国立大再編への号砲。名古屋大学が岐阜大学と法人統合協議開始

3月22日、国立大学の名古屋大学と岐阜大学が、運営法人の統合に向けて4月下旬に協議に入ることが分かりました。文科省も統合協議について承知しているようです。現在、各国立大学は、国立大学法人をそれぞれの大学が設立し、この国立大学法人が大学の運営をしています。

現在、この国立大学法人の下には1つの大学しか傘下に入れない規制がかかっています。この規制がある為、国立大学の統合は、現在はできないことになっています。今回この規制を緩和する方針が、文科省の中央教育審議会で協議されていることから、この結論を先取りした形で両大学の統合協議になったようです。

比喩的に会社法で例えるならば、1つの国立大学法人を持ち株会社として、その傘下に各国立大学が子会社としてぶら下がる方式 (これを「アンブレラ方式」と言います。) を中央教育審議会が検討し、本年秋を目途に答申を出す予定です。両大学は、この答申を先取りする形で協議を進めるようです。答申が認可され、法改正がされれれば、適用第1号になると思われます。

今、少子化の影響で大学の運営は、年々厳しい状況になっています。私立大学の定員割れ問題は深刻化していますし、一部の私立大学は公立化を目指して生き残り策を模索しています。国立大学も状況は、基本的に同じで少子化に対する対策は急務となっています。
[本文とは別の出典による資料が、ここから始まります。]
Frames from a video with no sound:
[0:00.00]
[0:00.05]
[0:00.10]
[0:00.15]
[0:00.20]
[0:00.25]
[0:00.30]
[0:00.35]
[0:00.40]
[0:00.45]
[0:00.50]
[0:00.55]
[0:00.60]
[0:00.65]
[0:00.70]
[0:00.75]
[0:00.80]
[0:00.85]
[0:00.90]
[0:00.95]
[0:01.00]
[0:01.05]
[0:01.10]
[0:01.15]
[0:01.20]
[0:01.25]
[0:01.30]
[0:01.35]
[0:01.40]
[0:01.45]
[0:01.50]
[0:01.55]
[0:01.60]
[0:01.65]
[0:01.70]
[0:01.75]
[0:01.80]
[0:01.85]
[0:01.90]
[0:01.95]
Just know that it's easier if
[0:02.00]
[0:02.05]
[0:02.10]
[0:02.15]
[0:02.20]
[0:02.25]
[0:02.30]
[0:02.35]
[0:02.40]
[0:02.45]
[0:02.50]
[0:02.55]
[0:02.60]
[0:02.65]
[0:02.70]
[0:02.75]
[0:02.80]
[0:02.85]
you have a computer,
名古屋大の構想では「東海国立大学機構(仮称)」を設立し総務や財務、法務などの管理運営部門を共通化する。合理化で生まれた職員や資金を各大学の強みとなる研究支援や競争力を高める分野に重点的に回す戦略の様です。大学名や学部、学科などはそのまま残して変更はないようです。
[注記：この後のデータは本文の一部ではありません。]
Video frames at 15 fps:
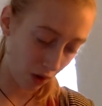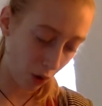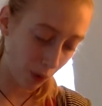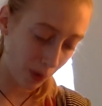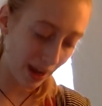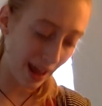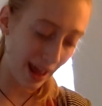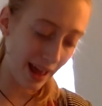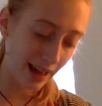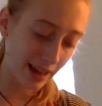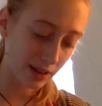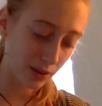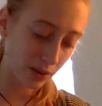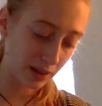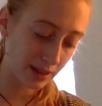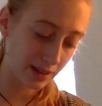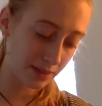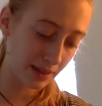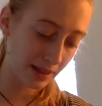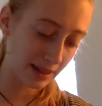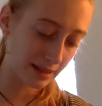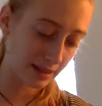open A is going to
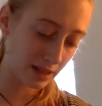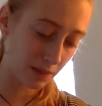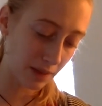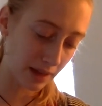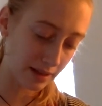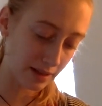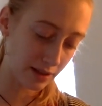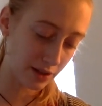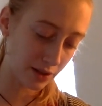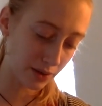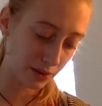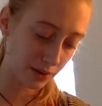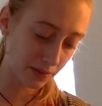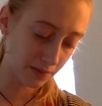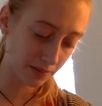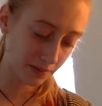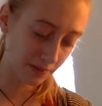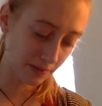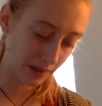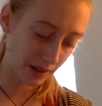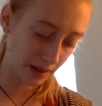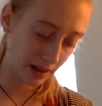be in space two.
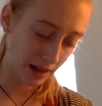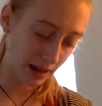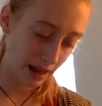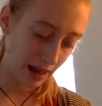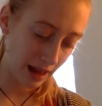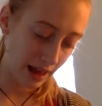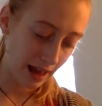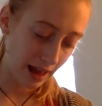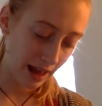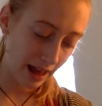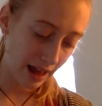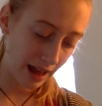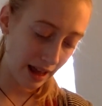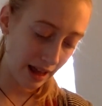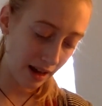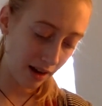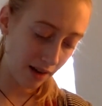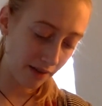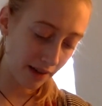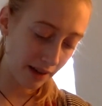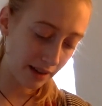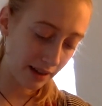And on
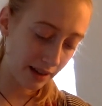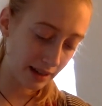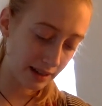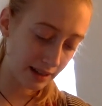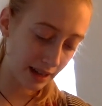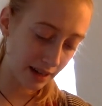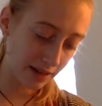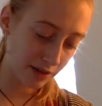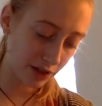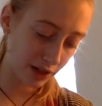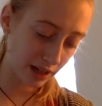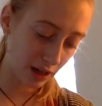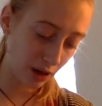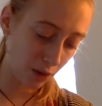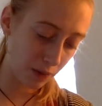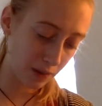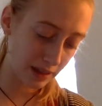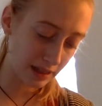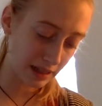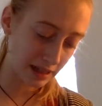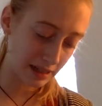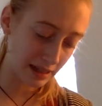violin, it's kind of tricky. Open
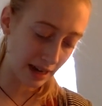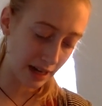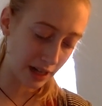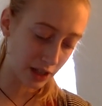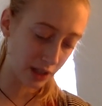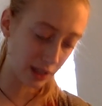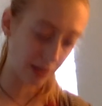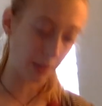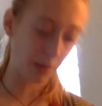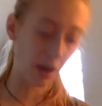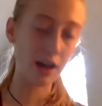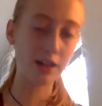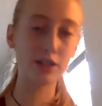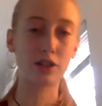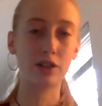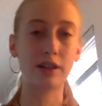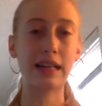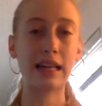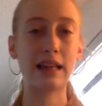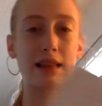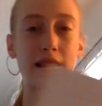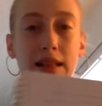D is actually
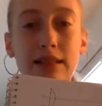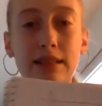underneath the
企業経営で考えると、要するに、製造・営業部門はそのままにして、本社組織を統合スリム化して、浮いた経費を戦略分野に投資することだと思います。恐らく、持ち株会社の名称から見て、名古屋大学の下に今回の岐阜大学以外にも三重大学や名古屋工業大学などの東海地区の国立大学が傘下に入る構想の様に思われます。

しかし、何故、名古屋大学がこのような構想を検討しているのでしょうか。名古屋大学は、東海地区では頂点にありますが、全国的には有名ではありません。「めいだい」と言えば、東海地区では「名大」ですが、全国的には「明治大学」のことだと思います。

また、旧帝大の中では、比較的財政規模が小さいのが難点の一つでもあります。最近の様に研究開発に莫大な資金が必要な状況では、競争力を維持する為には、財政的に規模拡大をする必要があったと思われます。名古屋大学は補助金の交付でも十分な地位を築けていません。

■「運営交付金」の多い国立大学 Top10
第1位 東京大学……803億円
第2位 京都大学……531億円
第3位 東北大学……456億円
第4位 大阪大学……443億円
第5位 九州大学……412億円
第6位 筑波大学……404億円
第7位 北海道大学……370億円
第8位 名古屋大学……313億円
第9位 自然科学研究機構……286億円
第10位 広島大学……247億円

名古屋大学は、伝統的に自然科学分野での学問研究に定評があります。同キャンパスには2008年の物理学賞を授賞した小林誠、益川敏英両特別教授と、同年の化学賞を受賞した下村脩特別教授を記念した展示室があります。2001年の化学賞を受賞した野依良治・理化学研究所理事長の名を冠した野依記念物質科学研究館もあります。

自然科学分野のノーベル賞を受賞した日本人は米国籍の南部陽一郎、中村修二両博士を除き17人です。今世紀に入ってからの受賞者に限れば、11人中6人が名古屋大学を卒業したか在籍した研究者で、半分以上を占めます。

名古屋大学では、帝大系の他の大学に比べて、教授と学生の関係がオープンで自由闊達な議論のできる伝統があります。また、地味な基礎研究を長年続ける粘り強さもあります。このの伝統がノーベル賞の多数受賞につながっていると思います。

<ノーベル賞受賞者>
野依良治先生
小林 誠 先生
益川敏英 先生
下村 脩 先生
赤﨑 勇 先生
天野 浩 先生

これらの過去の栄光に浸っている暇もなく、足元の研究開発費の捻出を固めないと、今後の学問成果は期待できなくなるとの危機感があると思います。何としても、研究開発の為の財源確保を図りたい思いがにじみ出ていると思います。

中部地区はトヨタ自動車を核に裾野の広いものづくりに強みのある企業が多いです。名古屋大学は、これら企業に多くの卒業生を送り出してきました。その意味で、産学共同のプロジェクトも今後とも増えてくることでしょう。現在経団連会長の榊原定征・東レ会長は、名古屋大出身です。中部のものづくりを支える中核大学としての使命感も今回の統合の動機となっていると思います。

今回、この統合が旨く行けば、全国の国立大学にとって、パンドラの箱は空いたことになります。東大、京大は別格かもしれませんが、北海道大学、東北大学、大阪大学、九州大学など地域の中核大学を中心とした国立大学の統合・再編が急速に進むような予感がします。まさに、国立大学再編の号砲が鳴ったと言っても良いでしょう。